I met the lost one and asked if ** had said anything to him. "Yeah. Did you hear what he said?" "I didn't hear it but I heard about it. Don't worry about what he said. He's a bigger troublemaker than you ever were." I then proceeded to find my mother and brother who met us, thinking that that assurance to the lost one was enough. Not. This knight wasn't issued shining armor. A one hour delay for oversleeping vs. damage to a POC with it's attendant complications is the standard I'd use for whether or not something merited Harsh Words and/or Harsh Treatment.

We had to wait for my nephew to arrive. After a half hour stroll through the casino to stretch my muscles for the hour ride home, I discovered the full extent of the damage to the machine at our stop at the grocery store. I switched out the batteries and turned on the machine.
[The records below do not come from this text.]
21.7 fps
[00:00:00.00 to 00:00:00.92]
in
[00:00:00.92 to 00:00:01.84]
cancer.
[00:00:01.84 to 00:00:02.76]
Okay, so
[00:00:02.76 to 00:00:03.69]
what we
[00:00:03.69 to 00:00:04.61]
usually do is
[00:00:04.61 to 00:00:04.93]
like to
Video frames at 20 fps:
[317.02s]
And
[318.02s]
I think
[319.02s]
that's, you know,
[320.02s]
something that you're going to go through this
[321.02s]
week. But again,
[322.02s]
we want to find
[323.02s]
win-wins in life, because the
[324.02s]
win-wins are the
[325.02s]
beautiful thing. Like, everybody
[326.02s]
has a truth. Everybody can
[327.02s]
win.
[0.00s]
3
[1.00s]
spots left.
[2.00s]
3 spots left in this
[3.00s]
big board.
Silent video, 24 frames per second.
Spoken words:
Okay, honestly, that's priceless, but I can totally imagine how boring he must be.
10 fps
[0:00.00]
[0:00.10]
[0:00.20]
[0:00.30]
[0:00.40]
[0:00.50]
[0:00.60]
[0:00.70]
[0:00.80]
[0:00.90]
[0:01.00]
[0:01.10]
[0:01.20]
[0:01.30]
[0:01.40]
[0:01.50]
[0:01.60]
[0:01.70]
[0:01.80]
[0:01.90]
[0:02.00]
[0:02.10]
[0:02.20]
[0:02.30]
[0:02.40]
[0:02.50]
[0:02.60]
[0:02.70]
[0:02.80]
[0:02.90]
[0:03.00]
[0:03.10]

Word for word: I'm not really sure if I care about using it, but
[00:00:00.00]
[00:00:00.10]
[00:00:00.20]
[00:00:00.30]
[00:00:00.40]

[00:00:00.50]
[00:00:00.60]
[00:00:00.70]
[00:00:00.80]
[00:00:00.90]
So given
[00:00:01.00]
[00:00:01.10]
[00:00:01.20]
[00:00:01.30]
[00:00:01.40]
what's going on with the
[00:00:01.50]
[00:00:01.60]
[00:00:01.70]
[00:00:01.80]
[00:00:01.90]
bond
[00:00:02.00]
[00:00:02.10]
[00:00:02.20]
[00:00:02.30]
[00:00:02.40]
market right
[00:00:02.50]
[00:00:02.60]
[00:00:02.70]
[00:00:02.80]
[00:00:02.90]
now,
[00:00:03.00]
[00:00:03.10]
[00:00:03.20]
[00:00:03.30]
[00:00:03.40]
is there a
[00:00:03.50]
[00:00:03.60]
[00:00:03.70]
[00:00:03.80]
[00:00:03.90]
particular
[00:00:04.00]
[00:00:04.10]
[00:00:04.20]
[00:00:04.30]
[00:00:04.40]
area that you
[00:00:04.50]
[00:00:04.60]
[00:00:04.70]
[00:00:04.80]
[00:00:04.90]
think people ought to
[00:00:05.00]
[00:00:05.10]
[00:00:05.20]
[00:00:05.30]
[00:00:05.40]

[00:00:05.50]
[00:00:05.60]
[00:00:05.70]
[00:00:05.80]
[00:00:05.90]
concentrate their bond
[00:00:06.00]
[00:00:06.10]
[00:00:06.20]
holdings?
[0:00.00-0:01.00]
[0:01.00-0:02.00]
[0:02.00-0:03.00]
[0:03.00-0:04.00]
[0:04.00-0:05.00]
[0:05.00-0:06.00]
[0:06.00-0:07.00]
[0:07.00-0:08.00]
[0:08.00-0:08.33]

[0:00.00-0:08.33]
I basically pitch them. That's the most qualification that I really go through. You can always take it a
Lo and behold, the charge on a fully charged battery had drained. Luckily, we could use the DC hookup. We arrived at home and my mother happily got on her very own trusty machine.

I surveyed the machine more fully. I think it's mostly the battery hookup that's damaged in some inexplicable manner. It most certainly needs a qualified Service Technician's attention. I don't know if trip insurance will cover human error. A simple push of one button, slide the battery out, slide the new one in til it clicks is all that is needed. Never did I have to take apart the machine to accomplish this.

All in all, I learned a valuable lesson to use for the trip to England's environs. The 31 hour ordeal happily was at the end of our trip. The Tour Guide and Bus Driver for the "Yellow Submarine" are much appreciated. Their assistance, knowledge and great customer service surely made our Trip Planner's/Assistant's job easier. I know my experience was greatly enhanced by their care and respect for my mother.